Brad Casebier: Episode 728

July 01, 2021

Transcript

[0:00:21] JB: Thinking about turning your romantic life partnership into a business partnership? It could take both your business and your marriage to the next level or it might destroy them both. A healthy dose of preparation can be found in Brad Casebier’s new book, The Survival Guide to Working with Your Spouse: Build a business with your love without losing your mind. On Author Hour today, Brad discusses the importance of aligning your visions, clearly delineating your roles and he shares other tips that he and his wife learned the hard way so you don’t have to. Hi Author Hour listeners, I’m here today with Brand Casebier, author of The Survival Guide to Working with Your Spouse: Build a business with your love without losing your mind. Brad, thank you so much for being with us today.

[0:01:08] Brad Casebier: I’m glad to be here.

[0:01:10] JB: You and your spouse are in business together. Can you tell us first what your business is and how this book came to be?

[0:01:17] Brad Casebier: Yeah, you bet. We started a plumbing business in 1999 and didn’t have a clue what we were doing really, kind of floundered around fore a while and Sarah was an RN and at one point we had this conversation, realizing our careers were in conflict and she says, “What if we work together?” We worked on something that was ours and we both go all in on this one thing and we really concluded that was kind of an exciting proposition and I think this is very common story of husband and wife in this country and it’s a disaster, it’s really hard.

[0:01:52] JB: But you persevered.

[0:01:53] Brad Casebier: We did, we did. We ended up building up our business. This year, it’s going to do 50 something million in gross revenues, we were purchased by a private equity firm for a pretty significant amount of money around November in 2020.

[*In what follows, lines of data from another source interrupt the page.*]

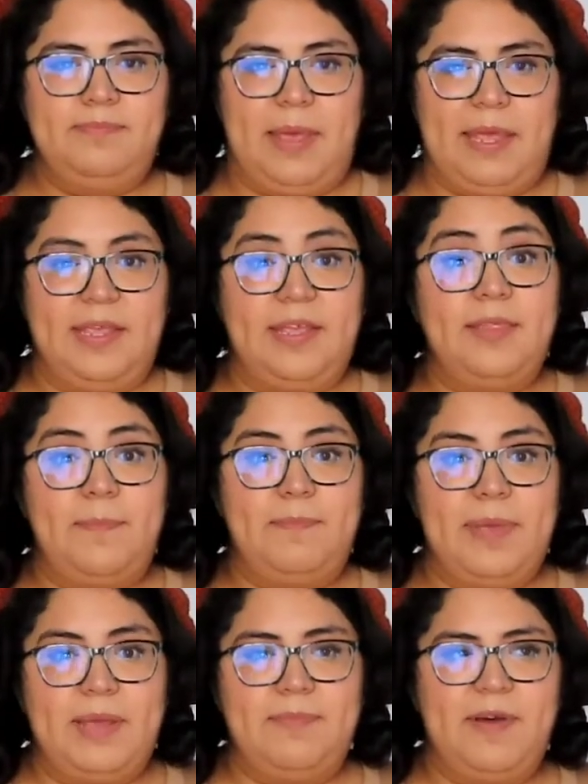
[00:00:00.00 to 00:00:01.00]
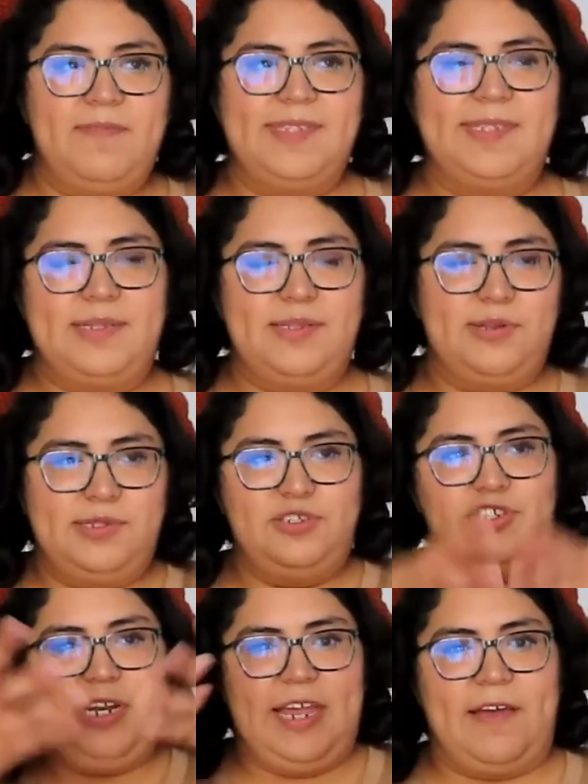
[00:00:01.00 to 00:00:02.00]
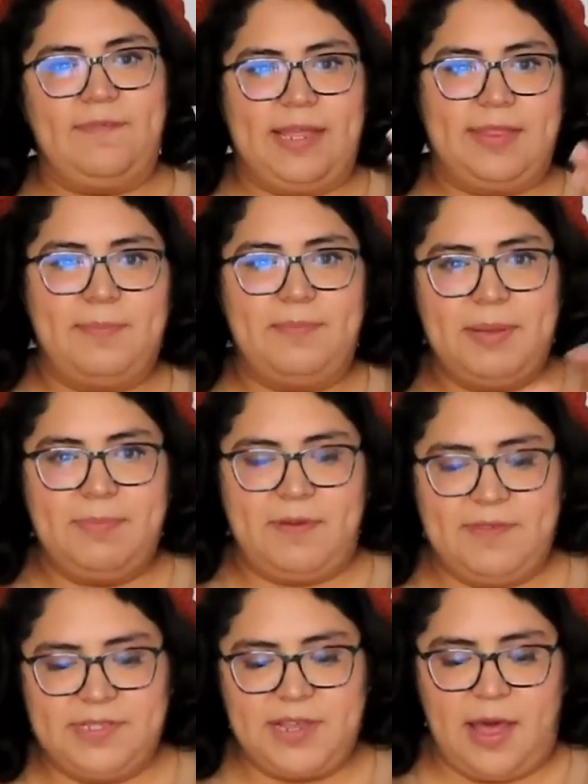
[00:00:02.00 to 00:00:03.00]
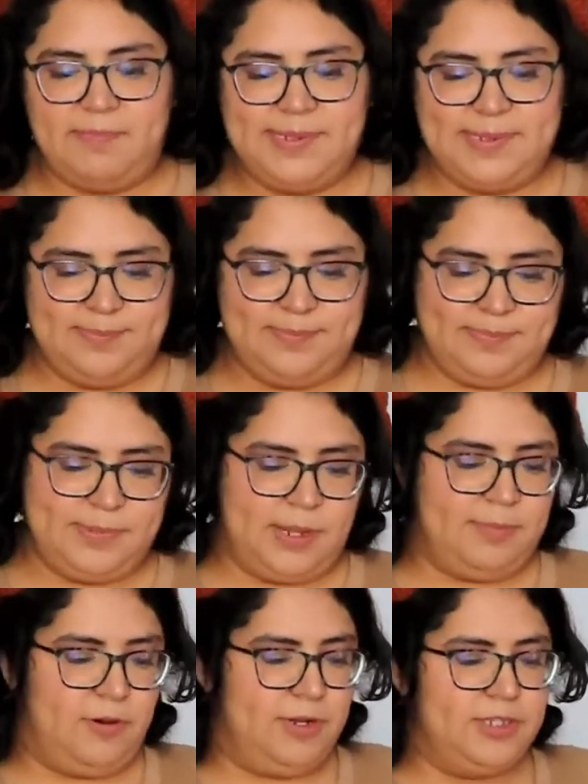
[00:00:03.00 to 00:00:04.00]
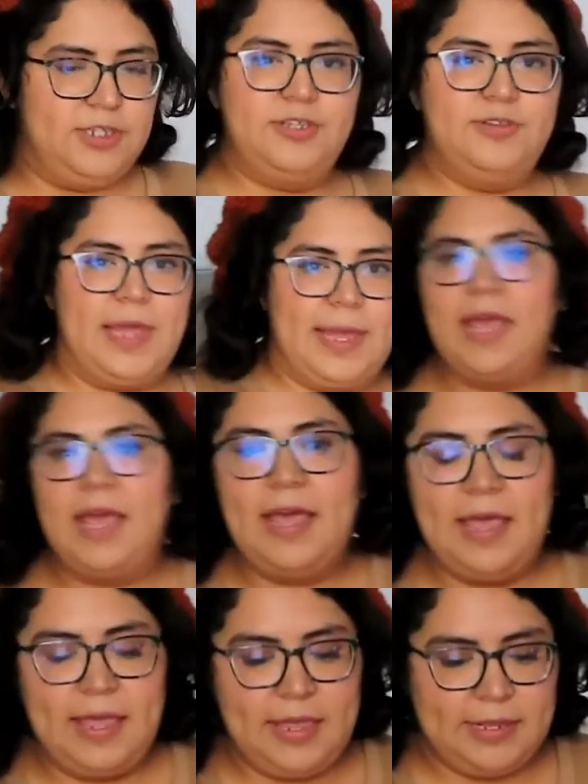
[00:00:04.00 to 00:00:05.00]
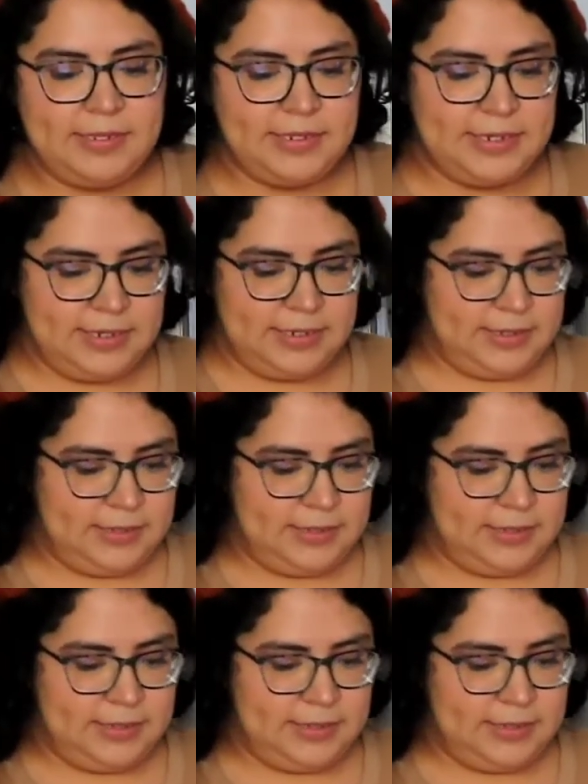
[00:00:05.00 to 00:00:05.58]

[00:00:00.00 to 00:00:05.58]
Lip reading: baking the big muffins, and those usually have like the big muffin tops. So I'm going to do that. And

[0:02:06] JB: Congratulations.

[0:02:07] Brad Casebier: Yeah, thank you. I’m the CEO going forward, we’re working on acquisitions all over the US now and taking what we built with our company called Radiant Plumbing and Air Conditioning in Austin Texas and spreading the magic that we created there all over the US.

[0:02:21] JB: You believe that this success would not have come unless you and your spouse had been working together?

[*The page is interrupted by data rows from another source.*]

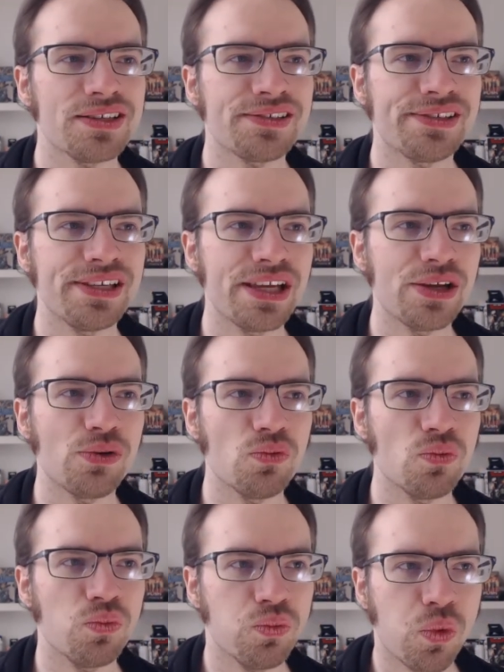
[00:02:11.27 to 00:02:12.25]
see
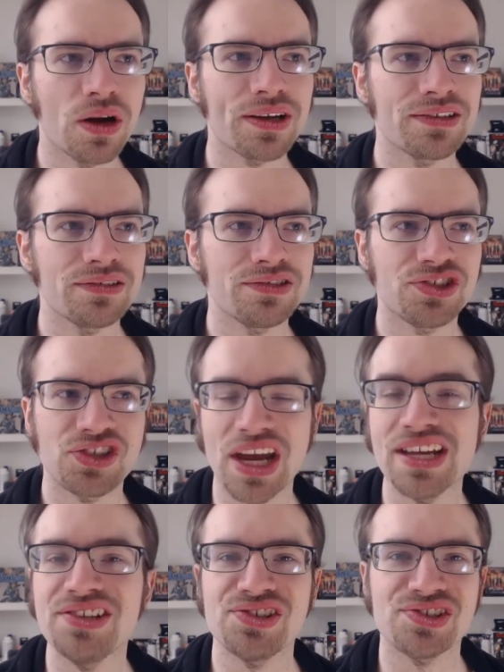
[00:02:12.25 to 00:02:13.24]
what
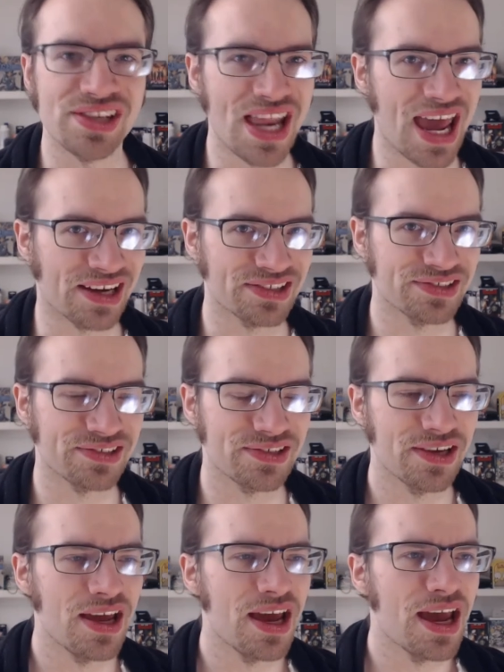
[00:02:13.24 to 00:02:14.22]
changes next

[0:02:27] Brad Casebier: 100%. It’s a kind of a blessing and a curse, right? I don’t know how any one person could do what we did together. I don’t think it’s possible because we have different strengths and then the real challenge is learning to trust the other person operate within their strengths because if you don’t understand that person’s strengths and you have those, it might even seem like a flaw, you know? Then you could kibosh something that’s really magical that your partner brings to the table because it’s just not – you can’t relate to it. You have a magical blend of skills that one human being couldn’t possibly ever have.

[0:03:05] JB: Yeah. I mean, you know, that’s a lot of how marriage works in general, right? You kind of specialize. I mean, my husband does all the school stuff for our child and you know, I handle other things and so it’s kind of makes sense to take that understanding of roles into business. How is working with a spouse different though than working with any other kind of business partner?

[0:03:31] Brad Casebier: It’s so different because inevitably, you would want to potentially have sex with this person at the end of the day and you can’t be as direct as you would like to be. You can’t bullshit this person, I don’t know if we cuss on this podcast, I apologize. They see it as the real truth, you can come home with a normal job and say, “Man, the co-workers were this way or that way,” and they know the truth, you know? You’re really exposed and you have to grow through a lot of things that I think couples that don’t work together can avoid growing through. You just have to face hard conversations because there’s no escaping them when you work together. You’re 24/7 together, no escape.

[0:04:12] JB: It’s intense.

[0:04:13] Brad Casebier: It is. It’s a lot of togetherness, it really is.

[0:04:16] JB: Okay. You’ve laid out this kind of three foundational keys you call them, for how to work well with a spouse. I’d love to ask you a little bit about each of them. First of all, you talk about the importance of aligning your visions?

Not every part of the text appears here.